Hay imágenes que quisiéramos borrar del panorama y de la conciencia. Imágenes toscas y desagradables, duras e inmorales, que nos empequeñecen y cuestionan, hasta el punto de dudar de nuestra condición humana. La vida cotidiana está llena de acontecimientos y sucesos que, en el vértigo de la información diaria, se vuelven irrelevantes. Y, sin embargo, reflejan no pocos de nuestros demonios y falencias.
Hace un par de semanas asaltaron a un blindado que transportaba una fuerte cantidad de dinero. Las circunstancias del asalto reflejaron, por los muertos y heridos, el calibre del armamento y la osadía de los criminales, un tipo de violencia que tendría que cuestionar fuertemente a nuestras autoridades y a cuantos se escudan en la frialdad aséptica de las estadísticas.
Pareciera, a la luz de lo acaecido, que la violencia en Latinoamérica se vuelve más letal que el ébola o el sida.Preocupado por el desarrollo moral de nuestro pueblo, ha habido una imagen especialmente perturbadora. Me refiero (así lo recogía la crónica de EL COMERCIO) al hecho de que los pasajeros del autobús, en vez de atender a los heridos, se dedicaran a recoger los billetes esparcidos por el viento. A este punto hemos llegado. O quizá, más simplemente, seguimos donde estábamos, a la entrada de la caverna, depredadores de cualquiera que alimente nuestra codicia.
Nadie puede ocultar el brillo de la esperanza, tanta gente buena que, en el anonimato de lo cotidiano, da vida y siembre esperanza. La fe nos hace especialmente sensibles para reconocer las semillas del Verbo, diseminadas en el hondón de la historia.
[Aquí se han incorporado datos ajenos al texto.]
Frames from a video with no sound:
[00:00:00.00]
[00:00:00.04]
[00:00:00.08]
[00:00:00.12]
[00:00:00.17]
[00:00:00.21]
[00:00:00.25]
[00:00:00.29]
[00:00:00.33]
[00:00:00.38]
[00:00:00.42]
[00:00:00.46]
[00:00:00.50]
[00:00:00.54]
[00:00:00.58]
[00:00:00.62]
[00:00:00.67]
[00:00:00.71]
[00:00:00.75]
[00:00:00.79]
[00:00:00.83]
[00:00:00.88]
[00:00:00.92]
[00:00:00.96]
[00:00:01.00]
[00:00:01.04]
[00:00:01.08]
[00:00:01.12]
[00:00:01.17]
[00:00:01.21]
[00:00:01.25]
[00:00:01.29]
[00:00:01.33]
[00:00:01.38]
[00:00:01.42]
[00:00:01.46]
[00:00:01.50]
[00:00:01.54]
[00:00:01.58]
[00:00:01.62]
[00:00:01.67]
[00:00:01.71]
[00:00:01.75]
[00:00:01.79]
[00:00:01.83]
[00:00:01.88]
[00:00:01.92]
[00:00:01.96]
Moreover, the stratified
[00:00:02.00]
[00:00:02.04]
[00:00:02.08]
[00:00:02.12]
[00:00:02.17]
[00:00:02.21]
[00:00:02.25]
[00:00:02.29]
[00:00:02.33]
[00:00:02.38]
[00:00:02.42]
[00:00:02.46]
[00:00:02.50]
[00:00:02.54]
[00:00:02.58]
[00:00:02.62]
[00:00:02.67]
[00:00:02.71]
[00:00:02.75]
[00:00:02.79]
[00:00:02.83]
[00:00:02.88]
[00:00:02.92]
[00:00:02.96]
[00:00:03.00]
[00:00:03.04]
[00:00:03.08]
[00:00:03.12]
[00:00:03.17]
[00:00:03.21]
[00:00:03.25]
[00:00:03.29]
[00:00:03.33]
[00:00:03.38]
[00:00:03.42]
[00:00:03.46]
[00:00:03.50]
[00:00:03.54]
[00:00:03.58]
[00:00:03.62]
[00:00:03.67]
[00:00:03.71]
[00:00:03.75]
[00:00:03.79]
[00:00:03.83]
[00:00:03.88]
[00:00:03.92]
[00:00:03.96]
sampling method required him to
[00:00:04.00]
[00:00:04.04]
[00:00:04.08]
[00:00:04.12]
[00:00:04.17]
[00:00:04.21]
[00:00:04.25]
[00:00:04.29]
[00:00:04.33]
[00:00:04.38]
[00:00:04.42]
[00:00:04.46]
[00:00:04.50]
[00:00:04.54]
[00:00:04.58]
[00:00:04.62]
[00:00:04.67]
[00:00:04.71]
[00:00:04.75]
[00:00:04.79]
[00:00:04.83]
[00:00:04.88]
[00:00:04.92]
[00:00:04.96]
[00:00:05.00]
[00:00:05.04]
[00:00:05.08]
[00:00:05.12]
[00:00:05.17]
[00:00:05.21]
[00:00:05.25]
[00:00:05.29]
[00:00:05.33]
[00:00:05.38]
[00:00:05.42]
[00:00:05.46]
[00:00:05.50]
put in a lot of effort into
Pero imágenes como estas, que reflejan el valor de la codicia por encima de la solidaridad y de la vida, nos recuerdan hasta qué punto hay que seguir luchando por un proceso de humanización que no puede quedarse pasmado ante el valor del dinero y del consumo.
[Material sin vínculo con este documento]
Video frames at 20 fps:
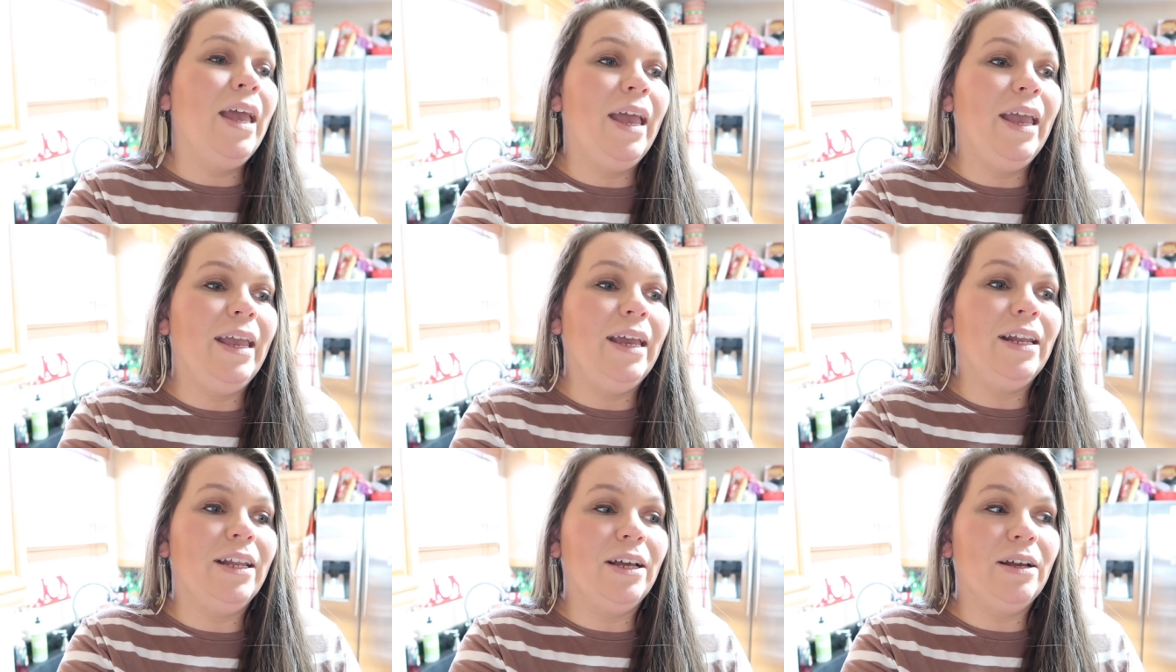
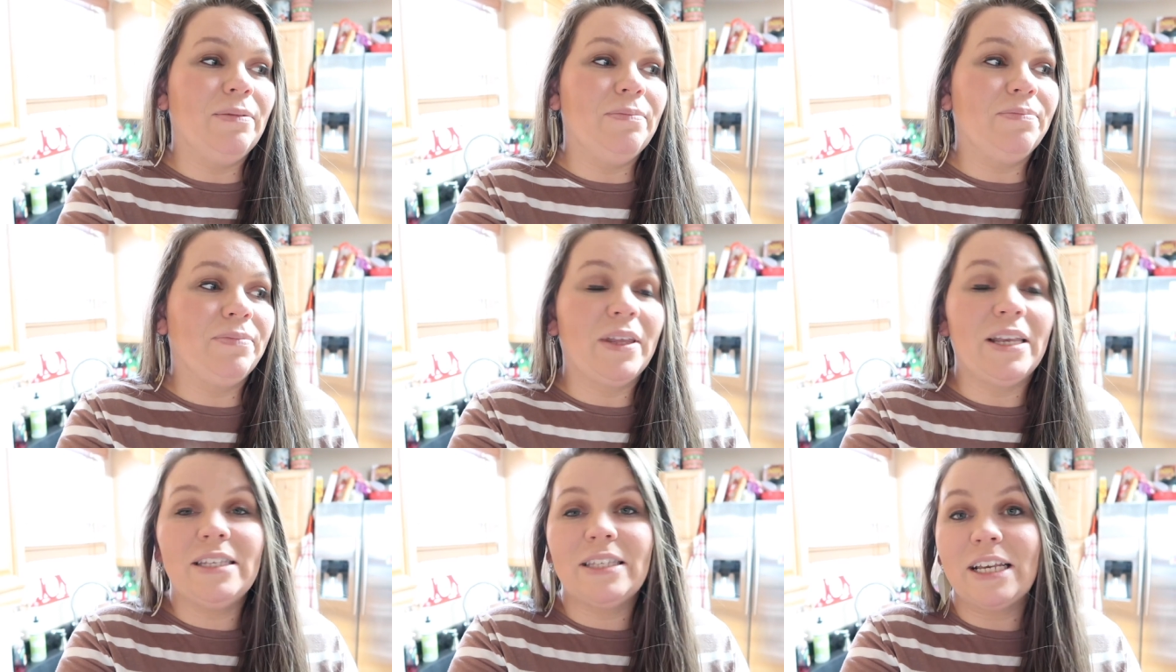And um,
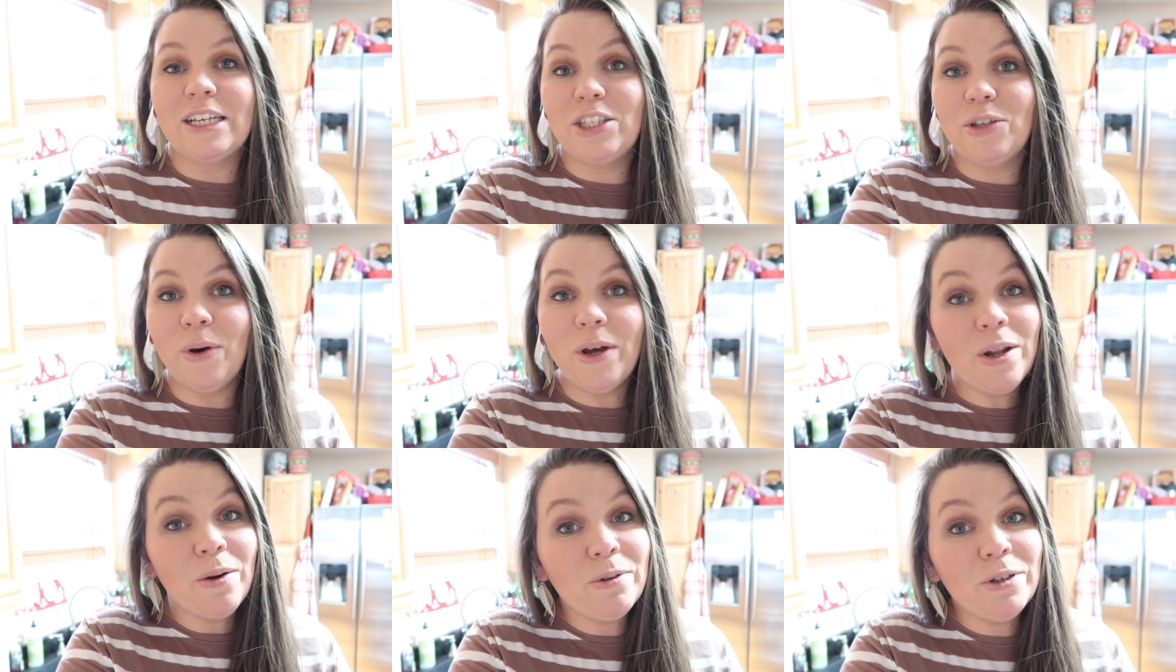he's like,
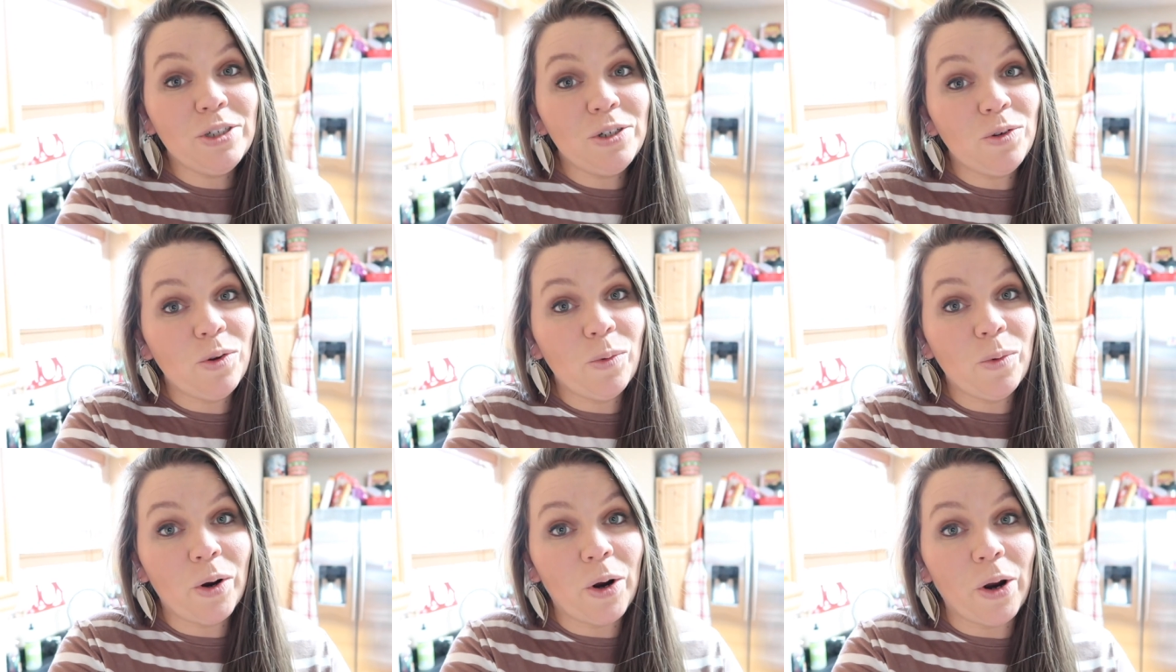so I don't want
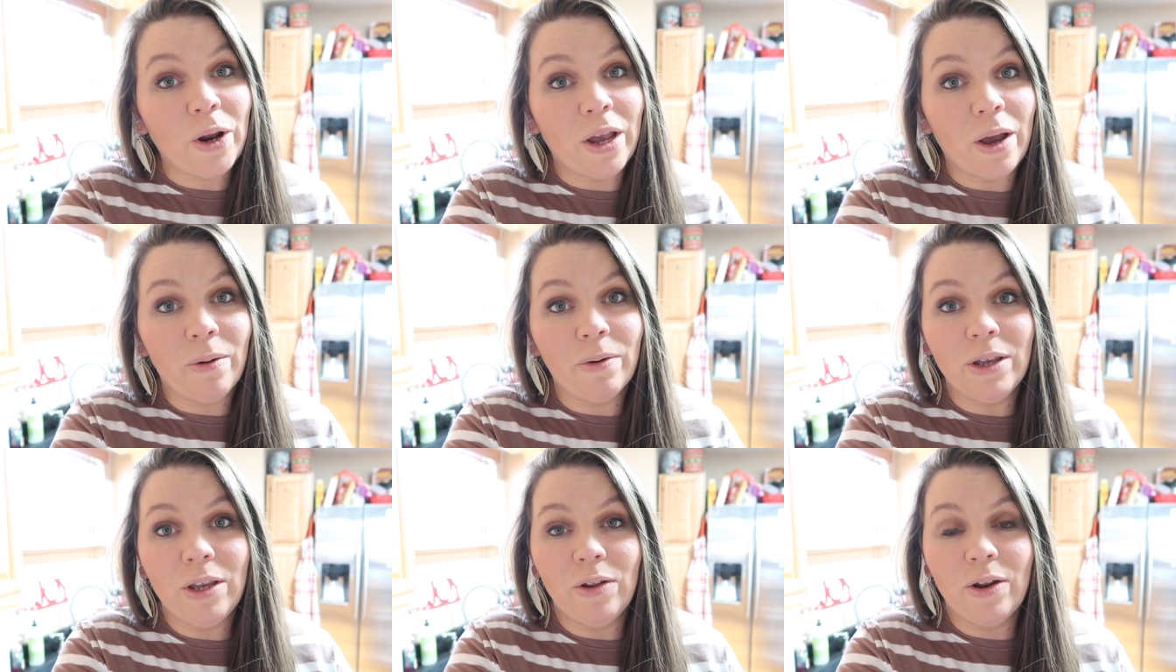you to worry.
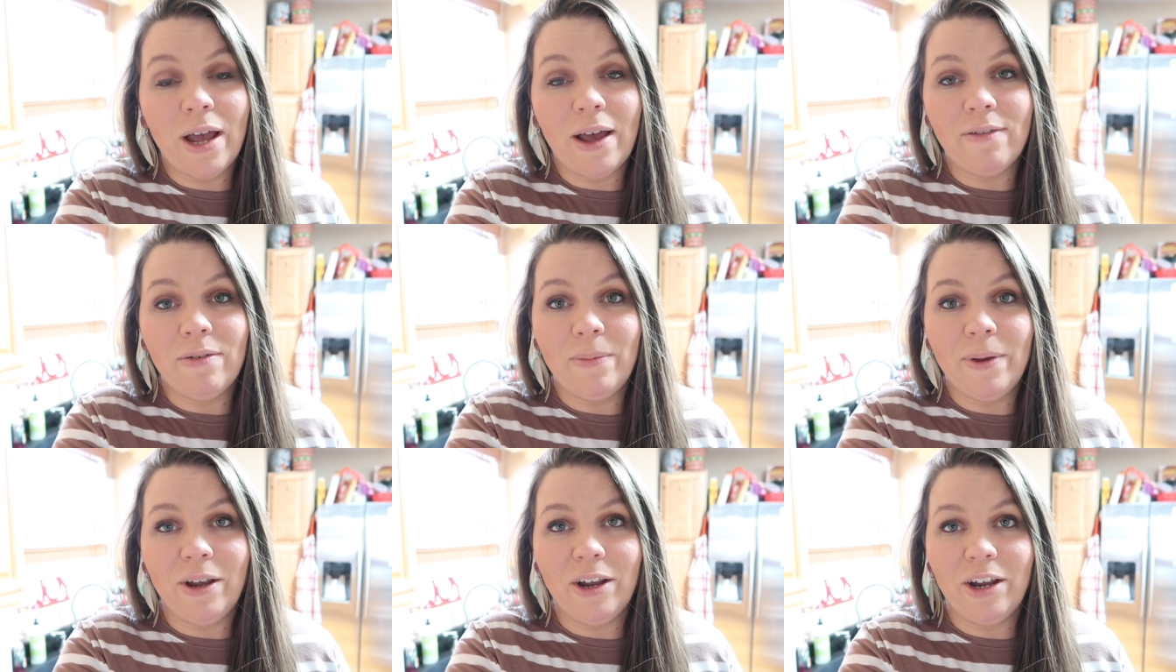I want you to
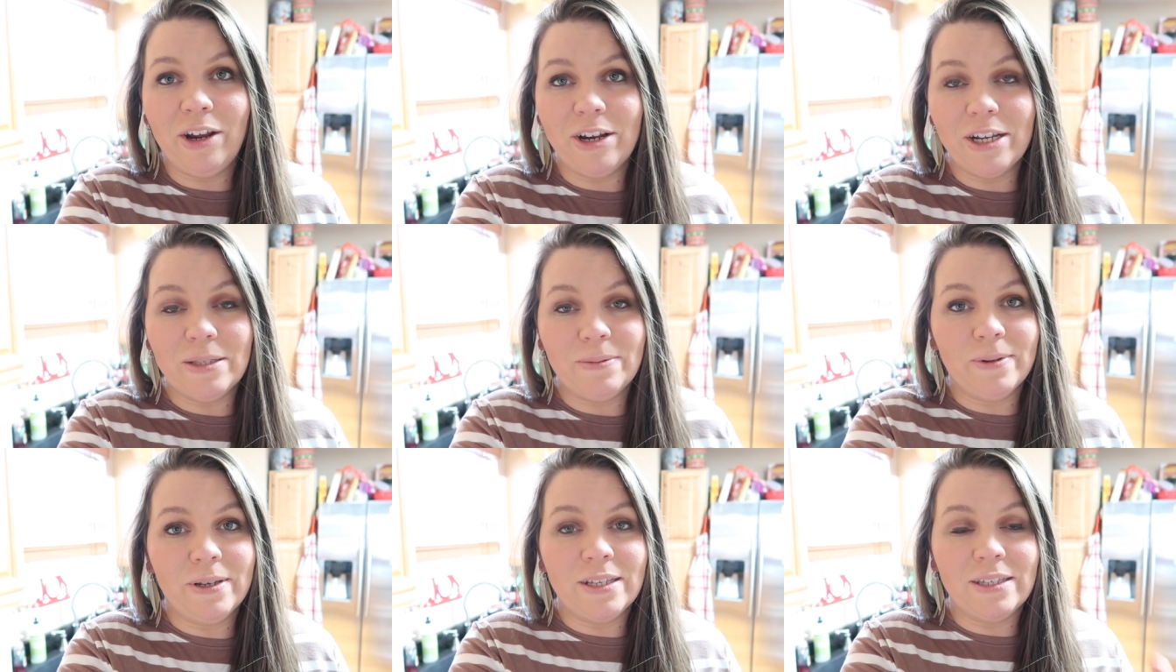have a Merry
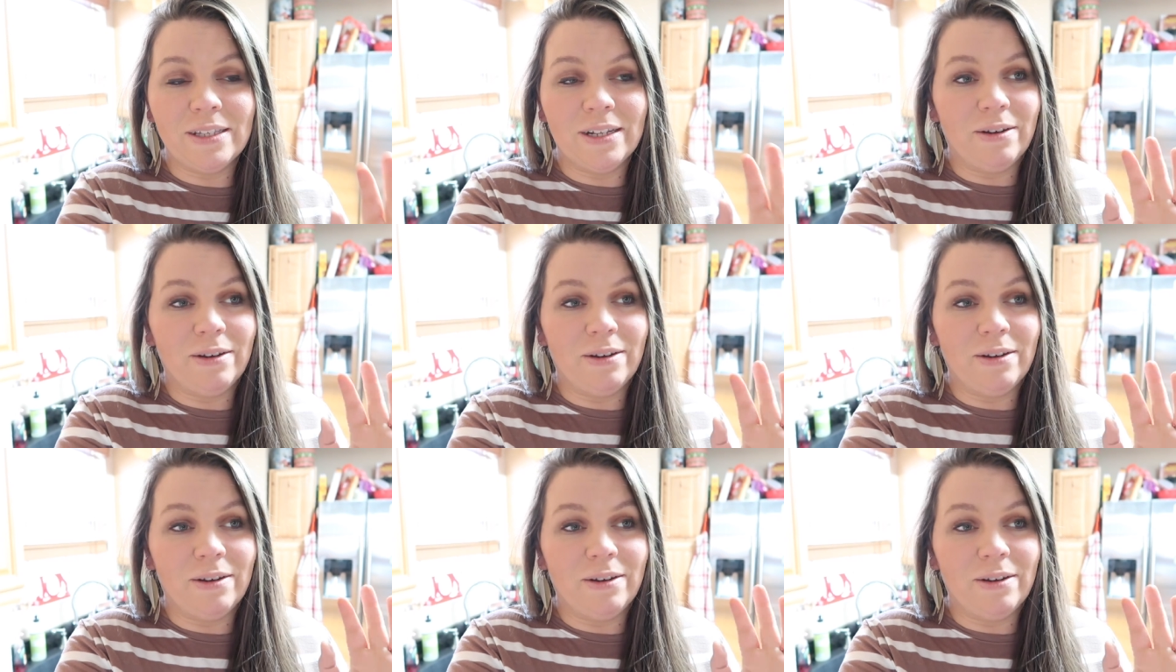Christmas.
Semejante avidez dinamita cualquier proyecto del “buen vivir” y enciende una luz roja de alerta ante las exigencias del progreso humano. Triste sería que el “buen vivir” quedara reducido al bienestar material y al horror de pensar que todo vale con tal de arrebañar la plata.
Cuesta pensar que estas cosas nos sucedan a nosotros mismos, a nuestros vecinos y conciudadanos. Lo cierto es que tenemos unas cuantas asignaturas pendientes y que la patria nunca avanzará lo suficiente mientras no seamos más justos y compasivos. Para viabilizar estas inquietudes están la ética y la religión que nunca podrán faltar del horizonte humano en el que deberíamos de movernos.
De aquí mi rechazo a ese laicismo rancio que cree que todo lo puede, en su autosuficiencia, a golpe de proyectos, programas, técnicas y políticas desalmadas. El alma de los pueblos la nutre el amor a la justicia, la solidaridad y la compasión. Quien se alimenta de ellas neutraliza la codicia y el crimen. Lo contrario es biensimple: coge el dinero y corre.